Imagine your response if Donna, your Customer Service manager, returns from vacation with Beth, her long-time companion, and tells you that while on vacation, they decided to make their partnership official. Donna presents you with a certificate of partnership. Now, Donna wants Beth covered under her life insurance policy and wants to make sure that she will receive health benefits as well. What benefits should be extended to Donna and Beth? What coverage are they entitled to? What do you do?

If this scenario or the mere idea of a domestic partnership benefits plan sound far-fetched, they shouldn't. According to the Mellon Financial Institute, 35 percent of employers are now providing domestic partnership benefits compared with 6 percent in 1996.To date, five states have formally recognized same-sex unions. Those states are: Maine, Massachusetts, Vermont,

California, and New Jersey. Although Alaska, California, and Hawaii have a statute or constitutional amendments that restrict marriage to a heterosexual couple, two of these states-California and Hawaii-circumvent the restriction by legalizing the relationship as either a domestic partnership or as a reciprocal beneficiary relationship.

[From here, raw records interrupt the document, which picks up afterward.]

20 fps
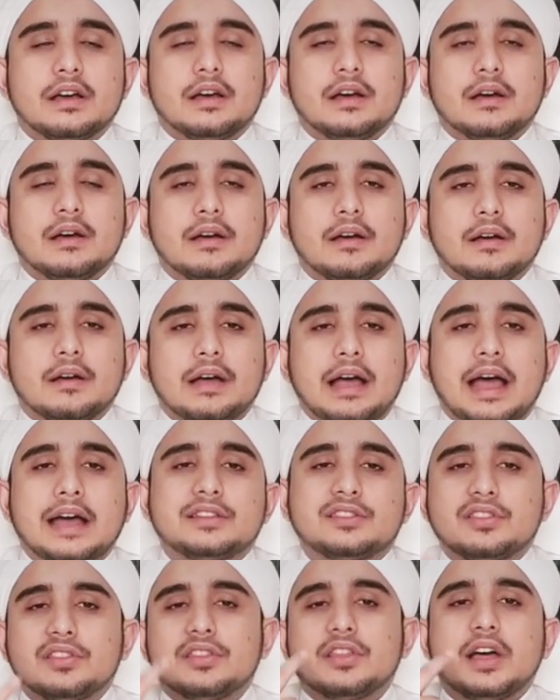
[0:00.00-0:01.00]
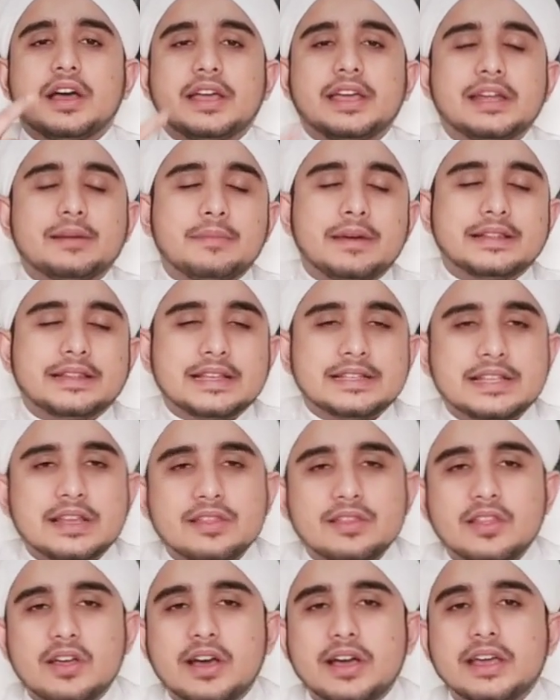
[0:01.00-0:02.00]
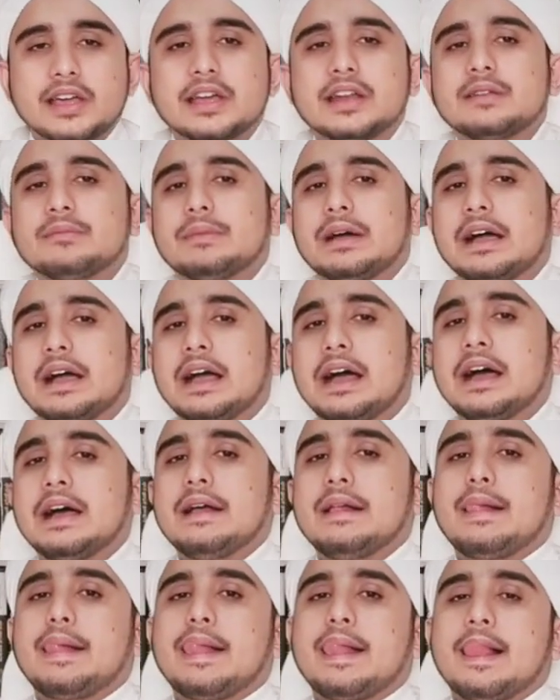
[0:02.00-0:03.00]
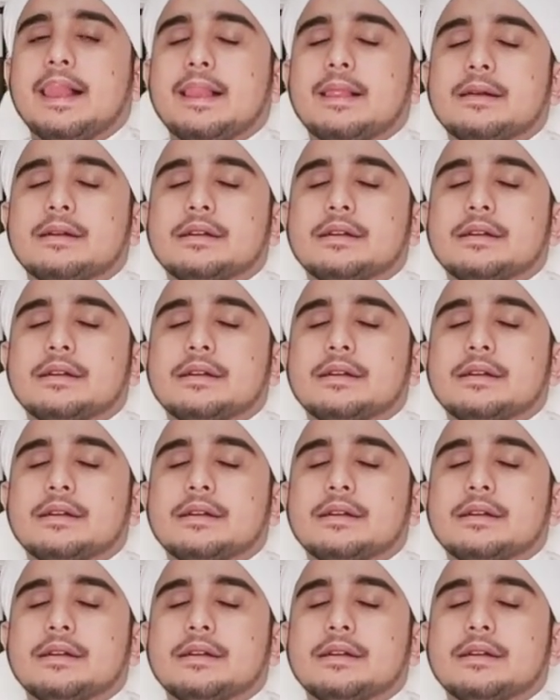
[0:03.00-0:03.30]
uh, had zahir batasan zahir maka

The Defense of Marriage Act (DOMA)

At the federal level, the 1996 Defense of Marriage Act (DOMA) restricts marriage to the legal union between one man and one woman as husband and wife, and according to DOMA, the word "spouse" refers only to a person of the opposite sex who is a husband or wife (1 U. S. Code §7). DOMA permits states to refuse to recognize or give effect to "any public act, record, or judicial proceeding of any other State & or a right or claim arising from such relationship" (28 U. S. Code §1738C). The result is that only a married couple qualifies for federal entitlements, such as veterans' or pension benefits. DOMA also allows states to refuse to recognize same-sex marriages that might be allowed in other states. To date, 38 states have passed a state version of the federal DOMA.

Domestic partner benefits: the definitions

What is a domestic partnership? A domestic partnership is a relationship between two individuals that is usually made up of a same-sex couple, but may also be made up of an opposite-sex couple. The relationship is usually one that cannot be (or is not) legalized by marriage. Different localities have different definitions.

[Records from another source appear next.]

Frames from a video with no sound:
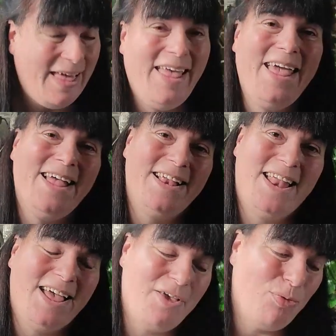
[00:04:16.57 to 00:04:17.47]
Et
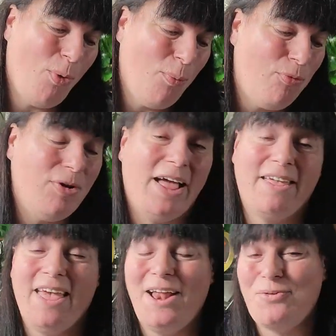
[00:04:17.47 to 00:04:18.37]
la raison pour
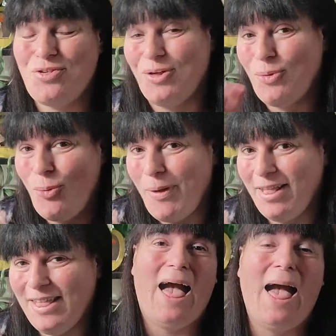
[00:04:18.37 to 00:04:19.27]
laquelle j'ai commandé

What are domestic partnership benefits? Domestic partnership benefits are benefits that an employer may offer at its discretion, where not mandated by law, to an employee's unmarried partner that is either of the same or opposite sex. The definition of eligible dependents may vary depending on the benefit plan. For example, it is possible the definition could be broader under the health insurance policy than under the life insurance policy.

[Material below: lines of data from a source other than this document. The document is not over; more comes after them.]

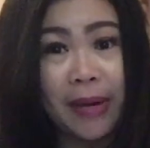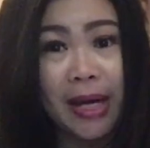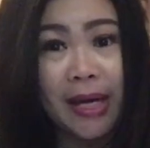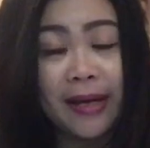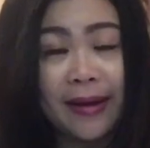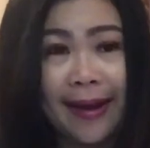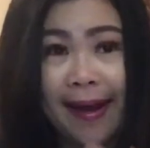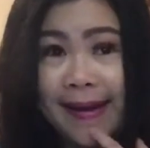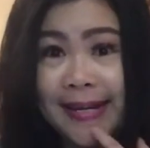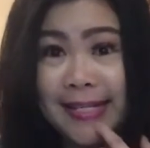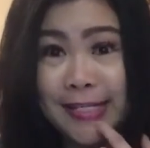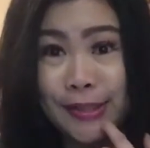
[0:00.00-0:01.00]
my
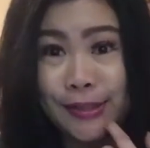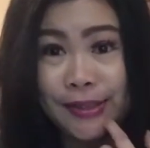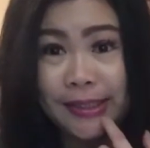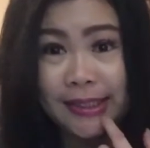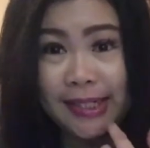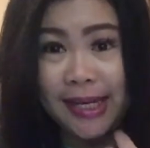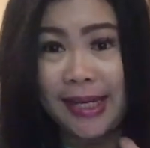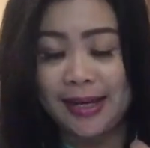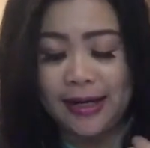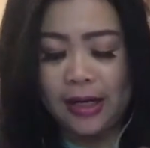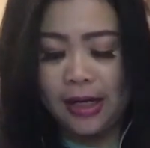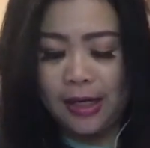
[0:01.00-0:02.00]
reaction.
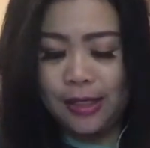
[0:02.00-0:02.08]
Ayan.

Why offer domestic partnership benefits? The most commonly cited reasons for offering domestic partnership benefits are fairness and the opportunity to enhance the attractiveness of the organization as a great place to work. Improving employee morale is also a suggested reason for offering domestic partnership benefits. There may also be a local law that prohibits discrimination on the basis of sexual orientation that could result in a finding of illegality based on your failure to provide benefits to domestic partners.

What are the arguments against offering domestic partnership benefits? There are a number of arguments made against offering domestic partnership benefits. The most common reasons cited are added costs and administrative burdens. Added costs are of primary concern to most employers. However, a study conducted in 2000 by Hewitt Associates shows that only 1.2 percent of employees in a domestic partnership will take advantage of a health benefit plan.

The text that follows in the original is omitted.